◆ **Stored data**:
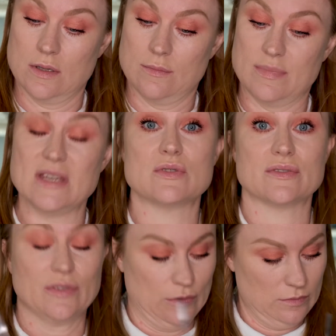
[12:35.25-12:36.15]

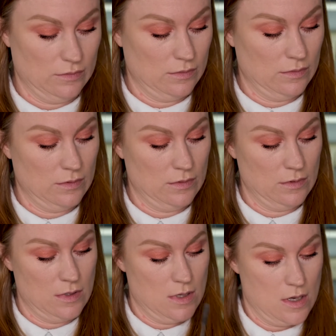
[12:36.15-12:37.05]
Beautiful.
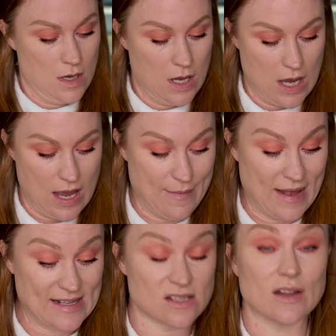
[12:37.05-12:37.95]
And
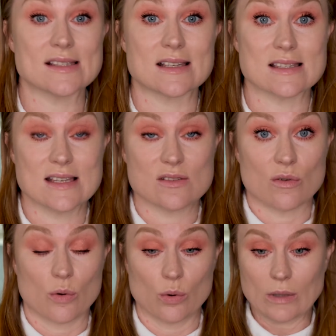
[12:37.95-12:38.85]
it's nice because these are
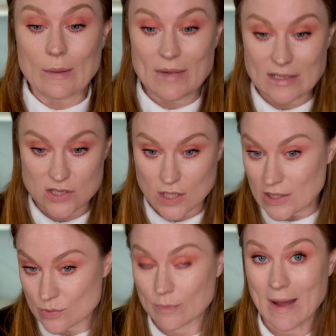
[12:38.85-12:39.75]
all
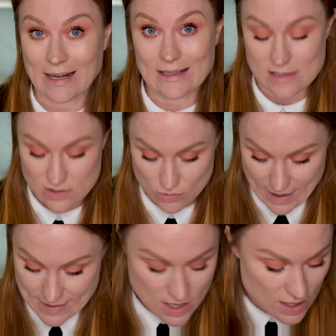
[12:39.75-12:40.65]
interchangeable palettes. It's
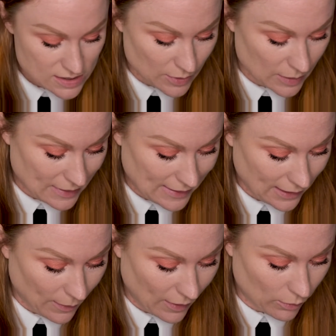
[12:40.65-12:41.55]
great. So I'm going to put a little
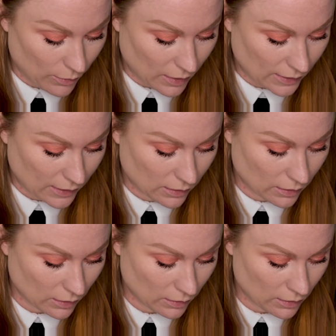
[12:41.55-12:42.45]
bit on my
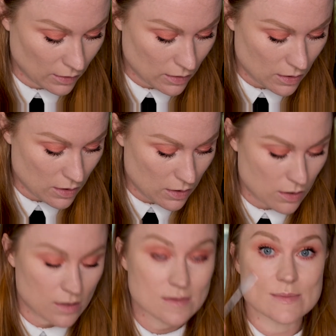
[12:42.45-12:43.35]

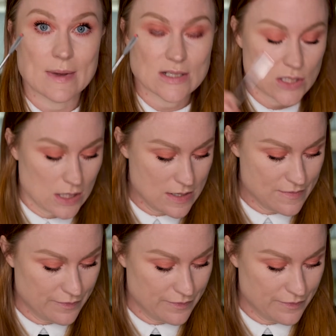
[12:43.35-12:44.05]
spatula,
--
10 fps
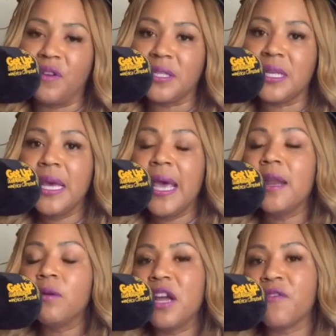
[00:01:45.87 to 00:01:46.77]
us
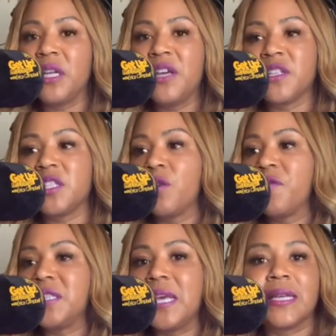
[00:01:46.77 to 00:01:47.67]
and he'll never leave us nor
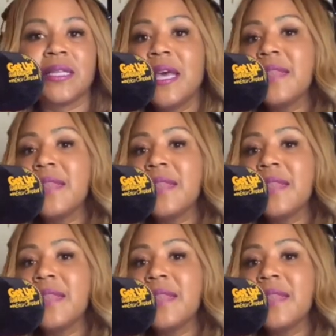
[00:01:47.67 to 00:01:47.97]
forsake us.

◆ **Directions for this task**: Using the entries above, extract exactly the lines from the one that contains "[12:37.95-12:38.85]" through the one that contains "[12:42.45-12:43.35]". Do not carry over any pictures.

◆ **Answer**:
[12:37.95-12:38.85]
it's nice because these are
[12:38.85-12:39.75]
all
[12:39.75-12:40.65]
interchangeable palettes. It's
[12:40.65-12:41.55]
great. So I'm going to put a little
[12:41.55-12:42.45]
bit on my
[12:42.45-12:43.35]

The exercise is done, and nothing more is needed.